-------- Exercise material --------

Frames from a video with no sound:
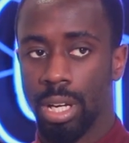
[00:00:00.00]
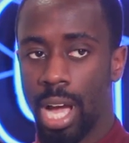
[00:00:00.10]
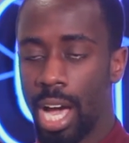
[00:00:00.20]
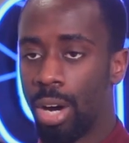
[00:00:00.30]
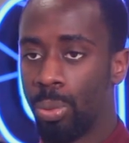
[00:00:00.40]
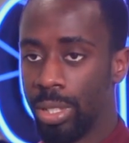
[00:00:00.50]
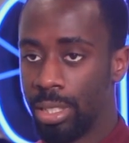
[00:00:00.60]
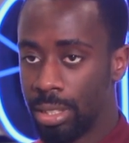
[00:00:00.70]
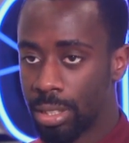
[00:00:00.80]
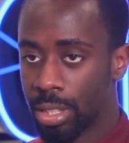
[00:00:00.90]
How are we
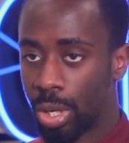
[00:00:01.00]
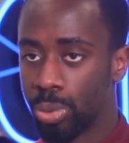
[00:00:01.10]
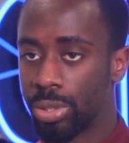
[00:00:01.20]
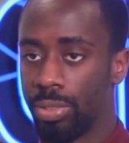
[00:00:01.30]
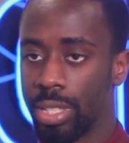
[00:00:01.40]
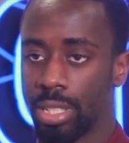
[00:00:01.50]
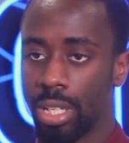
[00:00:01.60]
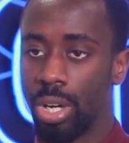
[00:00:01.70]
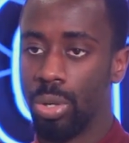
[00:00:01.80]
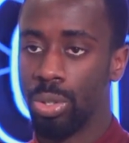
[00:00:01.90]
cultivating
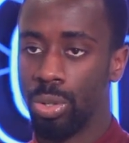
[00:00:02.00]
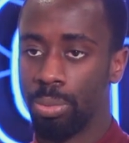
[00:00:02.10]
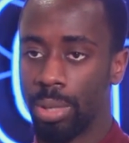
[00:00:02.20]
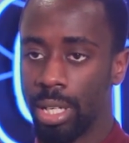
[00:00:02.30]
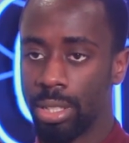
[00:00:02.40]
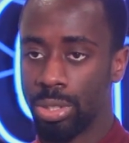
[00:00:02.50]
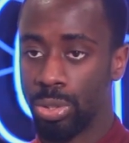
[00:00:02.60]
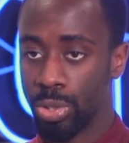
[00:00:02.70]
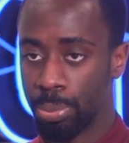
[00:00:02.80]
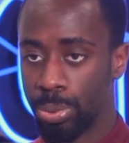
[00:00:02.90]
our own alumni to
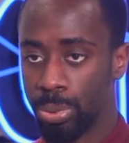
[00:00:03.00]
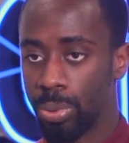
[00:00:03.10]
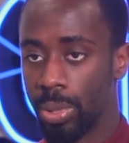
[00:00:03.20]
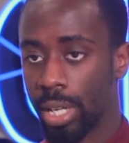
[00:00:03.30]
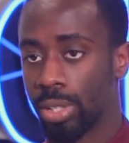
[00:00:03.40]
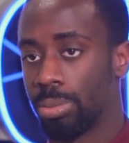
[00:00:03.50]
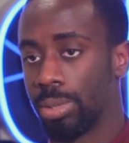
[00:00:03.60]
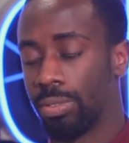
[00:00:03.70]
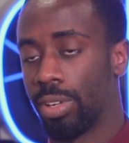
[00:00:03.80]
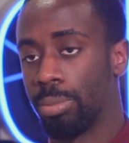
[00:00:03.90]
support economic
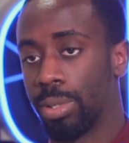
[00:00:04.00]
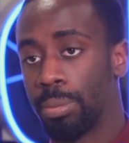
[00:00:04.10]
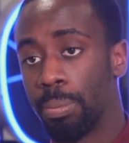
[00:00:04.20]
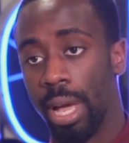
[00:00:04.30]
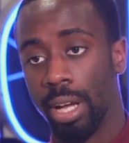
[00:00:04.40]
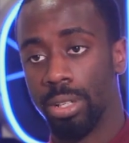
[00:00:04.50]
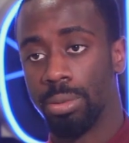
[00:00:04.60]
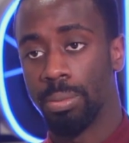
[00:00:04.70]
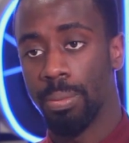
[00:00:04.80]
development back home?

--------
-------- Exercise material --------

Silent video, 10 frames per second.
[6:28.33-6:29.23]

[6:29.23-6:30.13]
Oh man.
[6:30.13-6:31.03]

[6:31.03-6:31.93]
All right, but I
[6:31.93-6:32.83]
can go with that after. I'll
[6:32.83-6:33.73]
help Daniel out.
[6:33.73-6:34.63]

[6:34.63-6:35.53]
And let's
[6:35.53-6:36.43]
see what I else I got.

--------
-------- Exercise material --------

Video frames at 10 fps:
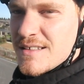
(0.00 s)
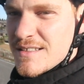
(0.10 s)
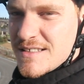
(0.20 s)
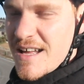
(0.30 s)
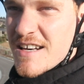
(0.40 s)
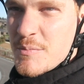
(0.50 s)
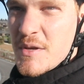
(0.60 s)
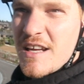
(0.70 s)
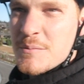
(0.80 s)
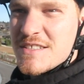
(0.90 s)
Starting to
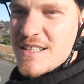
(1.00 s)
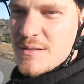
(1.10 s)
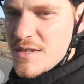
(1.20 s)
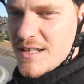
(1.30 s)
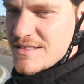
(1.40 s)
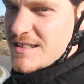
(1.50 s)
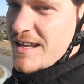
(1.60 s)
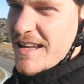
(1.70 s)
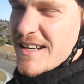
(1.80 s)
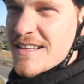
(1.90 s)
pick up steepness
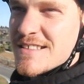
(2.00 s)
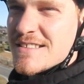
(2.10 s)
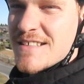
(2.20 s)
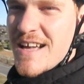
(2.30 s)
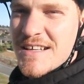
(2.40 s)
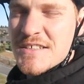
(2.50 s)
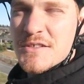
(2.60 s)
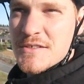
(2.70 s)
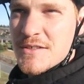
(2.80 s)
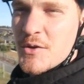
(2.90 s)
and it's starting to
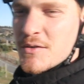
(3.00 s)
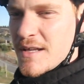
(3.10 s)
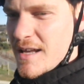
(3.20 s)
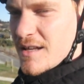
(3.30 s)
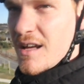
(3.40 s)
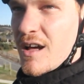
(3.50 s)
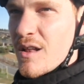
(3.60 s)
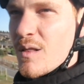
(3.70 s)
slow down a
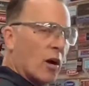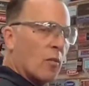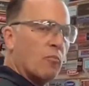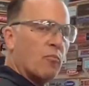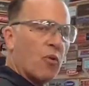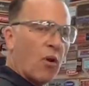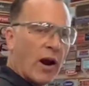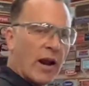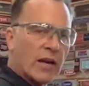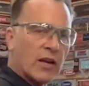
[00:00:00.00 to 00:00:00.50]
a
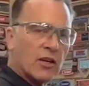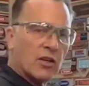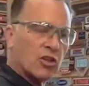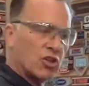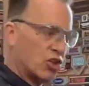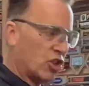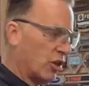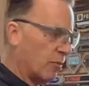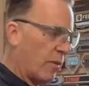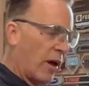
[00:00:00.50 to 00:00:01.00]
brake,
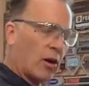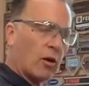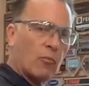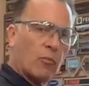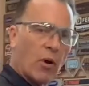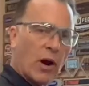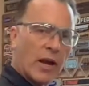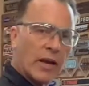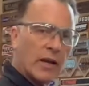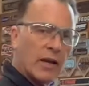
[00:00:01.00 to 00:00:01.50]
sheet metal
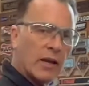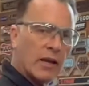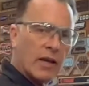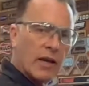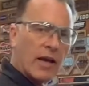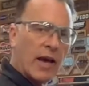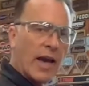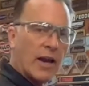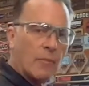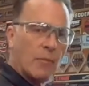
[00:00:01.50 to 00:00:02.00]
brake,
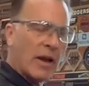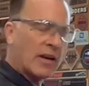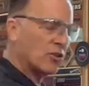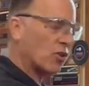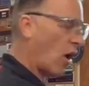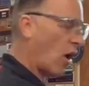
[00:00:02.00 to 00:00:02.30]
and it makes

--------

### Task:
Reproduce the entries exactly, from the line with "Frames from a" to the line with "[00:00:02.20]", both lines included, keeping no pictures.

### Completed task:
Frames from a video with no sound:
[00:00:00.00]
[00:00:00.10]
[00:00:00.20]
[00:00:00.30]
[00:00:00.40]
[00:00:00.50]
[00:00:00.60]
[00:00:00.70]
[00:00:00.80]
[00:00:00.90]
How are we
[00:00:01.00]
[00:00:01.10]
[00:00:01.20]
[00:00:01.30]
[00:00:01.40]
[00:00:01.50]
[00:00:01.60]
[00:00:01.70]
[00:00:01.80]
[00:00:01.90]
cultivating
[00:00:02.00]
[00:00:02.10]
[00:00:02.20]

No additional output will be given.